*TASK TO COMPLETE*:
Omitting all pictures, print the lines of the listing from the one containing "[17:21.79-17:22.79]" through the final line, both ends included, with no other text.
DATA IN THIS EXERCISE Block Start
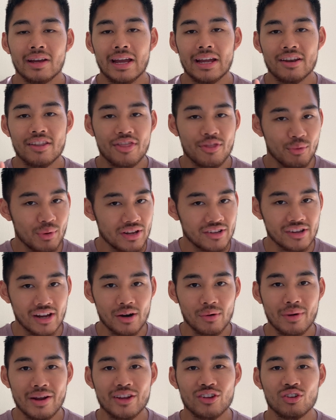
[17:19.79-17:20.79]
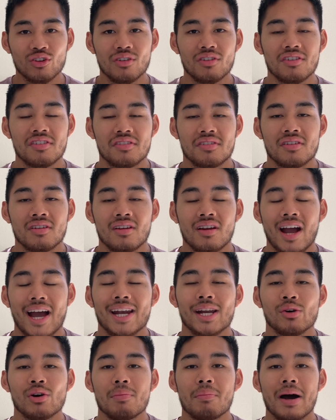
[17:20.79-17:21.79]
In 3 generations, I
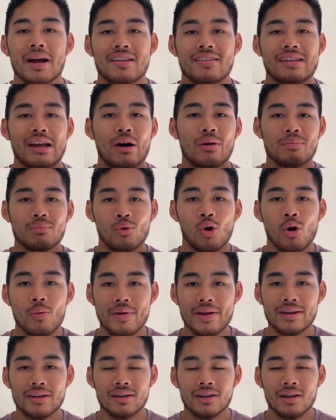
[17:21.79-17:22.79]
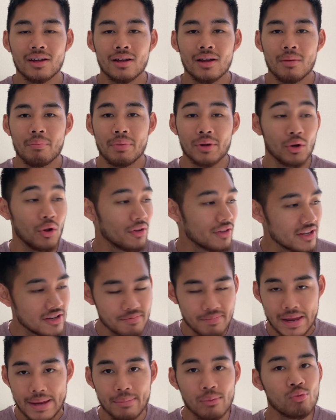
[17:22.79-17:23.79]
know it might sound morbid, but all these
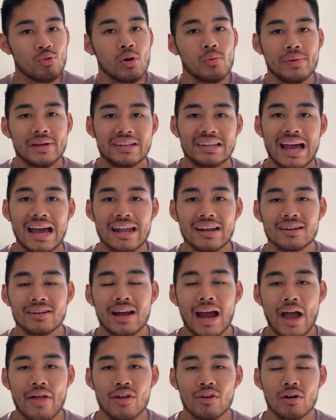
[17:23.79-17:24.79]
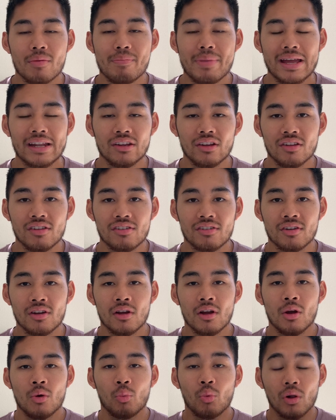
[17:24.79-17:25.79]
people will be dead and their opinions
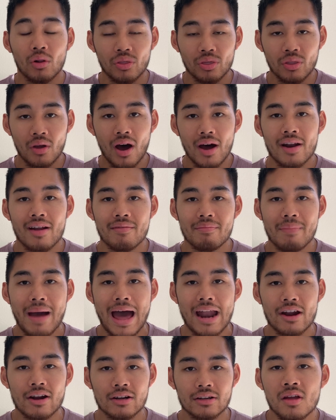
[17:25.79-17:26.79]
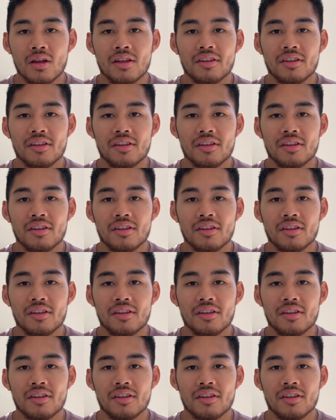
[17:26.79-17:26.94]
will not have mattered.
DATA IN THIS EXERCISE Block End
*RESULT OF THIS EXERCISE*:
[17:21.79-17:22.79]
[17:22.79-17:23.79]
know it might sound morbid, but all these
[17:23.79-17:24.79]
[17:24.79-17:25.79]
people will be dead and their opinions
[17:25.79-17:26.79]
[17:26.79-17:26.94]
will not have mattered.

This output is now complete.